*** EXERCISE DATA Section Begins ***

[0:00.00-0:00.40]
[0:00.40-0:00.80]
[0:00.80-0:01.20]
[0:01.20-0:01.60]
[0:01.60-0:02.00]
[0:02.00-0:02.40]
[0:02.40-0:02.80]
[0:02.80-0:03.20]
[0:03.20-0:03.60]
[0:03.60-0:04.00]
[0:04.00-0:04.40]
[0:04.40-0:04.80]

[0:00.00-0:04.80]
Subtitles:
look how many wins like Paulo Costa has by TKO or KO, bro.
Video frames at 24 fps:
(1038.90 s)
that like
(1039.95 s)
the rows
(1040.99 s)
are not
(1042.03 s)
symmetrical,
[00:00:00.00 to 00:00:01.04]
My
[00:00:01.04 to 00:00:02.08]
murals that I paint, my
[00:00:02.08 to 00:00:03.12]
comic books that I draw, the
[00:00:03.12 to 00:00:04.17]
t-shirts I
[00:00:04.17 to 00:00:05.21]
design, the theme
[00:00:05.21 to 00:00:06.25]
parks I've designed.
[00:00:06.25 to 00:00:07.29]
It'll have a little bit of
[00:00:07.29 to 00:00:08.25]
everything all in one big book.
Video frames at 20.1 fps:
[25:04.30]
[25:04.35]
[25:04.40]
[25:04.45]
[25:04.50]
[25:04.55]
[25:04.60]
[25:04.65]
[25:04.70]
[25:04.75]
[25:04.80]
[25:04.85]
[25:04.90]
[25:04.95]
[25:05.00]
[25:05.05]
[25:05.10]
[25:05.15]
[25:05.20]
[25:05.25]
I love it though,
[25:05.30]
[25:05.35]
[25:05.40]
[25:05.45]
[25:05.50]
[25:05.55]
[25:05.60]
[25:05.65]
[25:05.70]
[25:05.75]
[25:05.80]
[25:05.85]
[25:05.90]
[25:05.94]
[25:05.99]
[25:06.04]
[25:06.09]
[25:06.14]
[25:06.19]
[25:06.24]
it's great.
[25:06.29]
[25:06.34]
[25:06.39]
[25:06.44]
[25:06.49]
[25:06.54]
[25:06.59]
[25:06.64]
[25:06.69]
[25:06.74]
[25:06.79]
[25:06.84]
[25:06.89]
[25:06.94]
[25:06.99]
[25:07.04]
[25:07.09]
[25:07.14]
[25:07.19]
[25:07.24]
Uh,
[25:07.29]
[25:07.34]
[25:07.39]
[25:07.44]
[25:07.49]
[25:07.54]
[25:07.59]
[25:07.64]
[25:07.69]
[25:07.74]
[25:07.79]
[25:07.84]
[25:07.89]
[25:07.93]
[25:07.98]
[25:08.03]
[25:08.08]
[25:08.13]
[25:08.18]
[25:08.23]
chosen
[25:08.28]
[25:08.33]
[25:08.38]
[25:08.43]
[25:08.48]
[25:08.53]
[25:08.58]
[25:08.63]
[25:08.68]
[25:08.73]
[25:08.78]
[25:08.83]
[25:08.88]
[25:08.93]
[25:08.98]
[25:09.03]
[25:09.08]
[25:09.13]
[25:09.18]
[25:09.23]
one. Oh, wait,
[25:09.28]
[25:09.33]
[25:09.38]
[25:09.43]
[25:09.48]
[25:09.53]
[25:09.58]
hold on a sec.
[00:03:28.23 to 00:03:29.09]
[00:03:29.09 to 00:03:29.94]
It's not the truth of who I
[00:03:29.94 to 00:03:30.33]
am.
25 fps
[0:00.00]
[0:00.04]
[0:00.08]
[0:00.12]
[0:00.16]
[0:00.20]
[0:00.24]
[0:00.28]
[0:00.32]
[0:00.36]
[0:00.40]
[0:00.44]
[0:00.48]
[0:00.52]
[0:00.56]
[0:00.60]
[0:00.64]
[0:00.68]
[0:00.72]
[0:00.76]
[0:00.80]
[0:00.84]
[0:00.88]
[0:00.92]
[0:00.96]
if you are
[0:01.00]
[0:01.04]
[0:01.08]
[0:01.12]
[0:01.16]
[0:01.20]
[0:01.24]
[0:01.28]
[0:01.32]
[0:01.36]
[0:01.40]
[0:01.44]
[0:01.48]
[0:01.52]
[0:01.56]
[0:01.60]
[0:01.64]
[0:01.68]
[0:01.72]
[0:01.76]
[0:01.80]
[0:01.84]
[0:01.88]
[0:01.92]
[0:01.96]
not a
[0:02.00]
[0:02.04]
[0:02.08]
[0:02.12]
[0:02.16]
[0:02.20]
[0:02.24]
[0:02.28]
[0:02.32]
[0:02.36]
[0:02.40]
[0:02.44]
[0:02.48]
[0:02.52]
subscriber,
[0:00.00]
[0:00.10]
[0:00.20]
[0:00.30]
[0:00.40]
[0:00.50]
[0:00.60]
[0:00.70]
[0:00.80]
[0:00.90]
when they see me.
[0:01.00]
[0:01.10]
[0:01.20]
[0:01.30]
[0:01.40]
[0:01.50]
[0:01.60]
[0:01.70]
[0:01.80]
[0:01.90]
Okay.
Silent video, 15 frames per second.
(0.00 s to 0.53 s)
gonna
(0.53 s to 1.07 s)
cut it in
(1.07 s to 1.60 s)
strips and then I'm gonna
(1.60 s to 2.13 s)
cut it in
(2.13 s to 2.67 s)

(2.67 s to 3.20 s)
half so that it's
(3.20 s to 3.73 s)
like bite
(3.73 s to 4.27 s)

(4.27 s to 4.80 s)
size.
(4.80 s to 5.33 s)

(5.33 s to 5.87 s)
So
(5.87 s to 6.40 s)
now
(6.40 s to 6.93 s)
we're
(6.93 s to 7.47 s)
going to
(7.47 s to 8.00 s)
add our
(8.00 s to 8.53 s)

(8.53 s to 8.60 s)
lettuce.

*** EXERCISE DATA Section Ends ***

◆ WHAT YOU ARE ASKED TO DO
Go through the material and write each line out again exactly.

◆ RESULT OF THE EXERCISE
[0:00.00-0:00.40]
[0:00.40-0:00.80]
[0:00.80-0:01.20]
[0:01.20-0:01.60]
[0:01.60-0:02.00]
[0:02.00-0:02.40]
[0:02.40-0:02.80]
[0:02.80-0:03.20]
[0:03.20-0:03.60]
[0:03.60-0:04.00]
[0:04.00-0:04.40]
[0:04.40-0:04.80]

[0:00.00-0:04.80]
Subtitles:
look how many wins like Paulo Costa has by TKO or KO, bro.
Video frames at 24 fps:
(1038.90 s)
that like
(1039.95 s)
the rows
(1040.99 s)
are not
(1042.03 s)
symmetrical,
[00:00:00.00 to 00:00:01.04]
My
[00:00:01.04 to 00:00:02.08]
murals that I paint, my
[00:00:02.08 to 00:00:03.12]
comic books that I draw, the
[00:00:03.12 to 00:00:04.17]
t-shirts I
[00:00:04.17 to 00:00:05.21]
design, the theme
[00:00:05.21 to 00:00:06.25]
parks I've designed.
[00:00:06.25 to 00:00:07.29]
It'll have a little bit of
[00:00:07.29 to 00:00:08.25]
everything all in one big book.
Video frames at 20.1 fps:
[25:04.30]
[25:04.35]
[25:04.40]
[25:04.45]
[25:04.50]
[25:04.55]
[25:04.60]
[25:04.65]
[25:04.70]
[25:04.75]
[25:04.80]
[25:04.85]
[25:04.90]
[25:04.95]
[25:05.00]
[25:05.05]
[25:05.10]
[25:05.15]
[25:05.20]
[25:05.25]
I love it though,
[25:05.30]
[25:05.35]
[25:05.40]
[25:05.45]
[25:05.50]
[25:05.55]
[25:05.60]
[25:05.65]
[25:05.70]
[25:05.75]
[25:05.80]
[25:05.85]
[25:05.90]
[25:05.94]
[25:05.99]
[25:06.04]
[25:06.09]
[25:06.14]
[25:06.19]
[25:06.24]
it's great.
[25:06.29]
[25:06.34]
[25:06.39]
[25:06.44]
[25:06.49]
[25:06.54]
[25:06.59]
[25:06.64]
[25:06.69]
[25:06.74]
[25:06.79]
[25:06.84]
[25:06.89]
[25:06.94]
[25:06.99]
[25:07.04]
[25:07.09]
[25:07.14]
[25:07.19]
[25:07.24]
Uh,
[25:07.29]
[25:07.34]
[25:07.39]
[25:07.44]
[25:07.49]
[25:07.54]
[25:07.59]
[25:07.64]
[25:07.69]
[25:07.74]
[25:07.79]
[25:07.84]
[25:07.89]
[25:07.93]
[25:07.98]
[25:08.03]
[25:08.08]
[25:08.13]
[25:08.18]
[25:08.23]
chosen
[25:08.28]
[25:08.33]
[25:08.38]
[25:08.43]
[25:08.48]
[25:08.53]
[25:08.58]
[25:08.63]
[25:08.68]
[25:08.73]
[25:08.78]
[25:08.83]
[25:08.88]
[25:08.93]
[25:08.98]
[25:09.03]
[25:09.08]
[25:09.13]
[25:09.18]
[25:09.23]
one. Oh, wait,
[25:09.28]
[25:09.33]
[25:09.38]
[25:09.43]
[25:09.48]
[25:09.53]
[25:09.58]
hold on a sec.
[00:03:28.23 to 00:03:29.09]
[00:03:29.09 to 00:03:29.94]
It's not the truth of who I
[00:03:29.94 to 00:03:30.33]
am.
25 fps
[0:00.00]
[0:00.04]
[0:00.08]
[0:00.12]
[0:00.16]
[0:00.20]
[0:00.24]
[0:00.28]
[0:00.32]
[0:00.36]
[0:00.40]
[0:00.44]
[0:00.48]
[0:00.52]
[0:00.56]
[0:00.60]
[0:00.64]
[0:00.68]
[0:00.72]
[0:00.76]
[0:00.80]
[0:00.84]
[0:00.88]
[0:00.92]
[0:00.96]
if you are
[0:01.00]
[0:01.04]
[0:01.08]
[0:01.12]
[0:01.16]
[0:01.20]
[0:01.24]
[0:01.28]
[0:01.32]
[0:01.36]
[0:01.40]
[0:01.44]
[0:01.48]
[0:01.52]
[0:01.56]
[0:01.60]
[0:01.64]
[0:01.68]
[0:01.72]
[0:01.76]
[0:01.80]
[0:01.84]
[0:01.88]
[0:01.92]
[0:01.96]
not a
[0:02.00]
[0:02.04]
[0:02.08]
[0:02.12]
[0:02.16]
[0:02.20]
[0:02.24]
[0:02.28]
[0:02.32]
[0:02.36]
[0:02.40]
[0:02.44]
[0:02.48]
[0:02.52]
subscriber,
[0:00.00]
[0:00.10]
[0:00.20]
[0:00.30]
[0:00.40]
[0:00.50]
[0:00.60]
[0:00.70]
[0:00.80]
[0:00.90]
when they see me.
[0:01.00]
[0:01.10]
[0:01.20]
[0:01.30]
[0:01.40]
[0:01.50]
[0:01.60]
[0:01.70]
[0:01.80]
[0:01.90]
Okay.
Silent video, 15 frames per second.
(0.00 s to 0.53 s)
gonna
(0.53 s to 1.07 s)
cut it in
(1.07 s to 1.60 s)
strips and then I'm gonna
(1.60 s to 2.13 s)
cut it in
(2.13 s to 2.67 s)

(2.67 s to 3.20 s)
half so that it's
(3.20 s to 3.73 s)
like bite
(3.73 s to 4.27 s)

(4.27 s to 4.80 s)
size.
(4.80 s to 5.33 s)

(5.33 s to 5.87 s)
So
(5.87 s to 6.40 s)
now
(6.40 s to 6.93 s)
we're
(6.93 s to 7.47 s)
going to
(7.47 s to 8.00 s)
add our
(8.00 s to 8.53 s)

(8.53 s to 8.60 s)
lettuce.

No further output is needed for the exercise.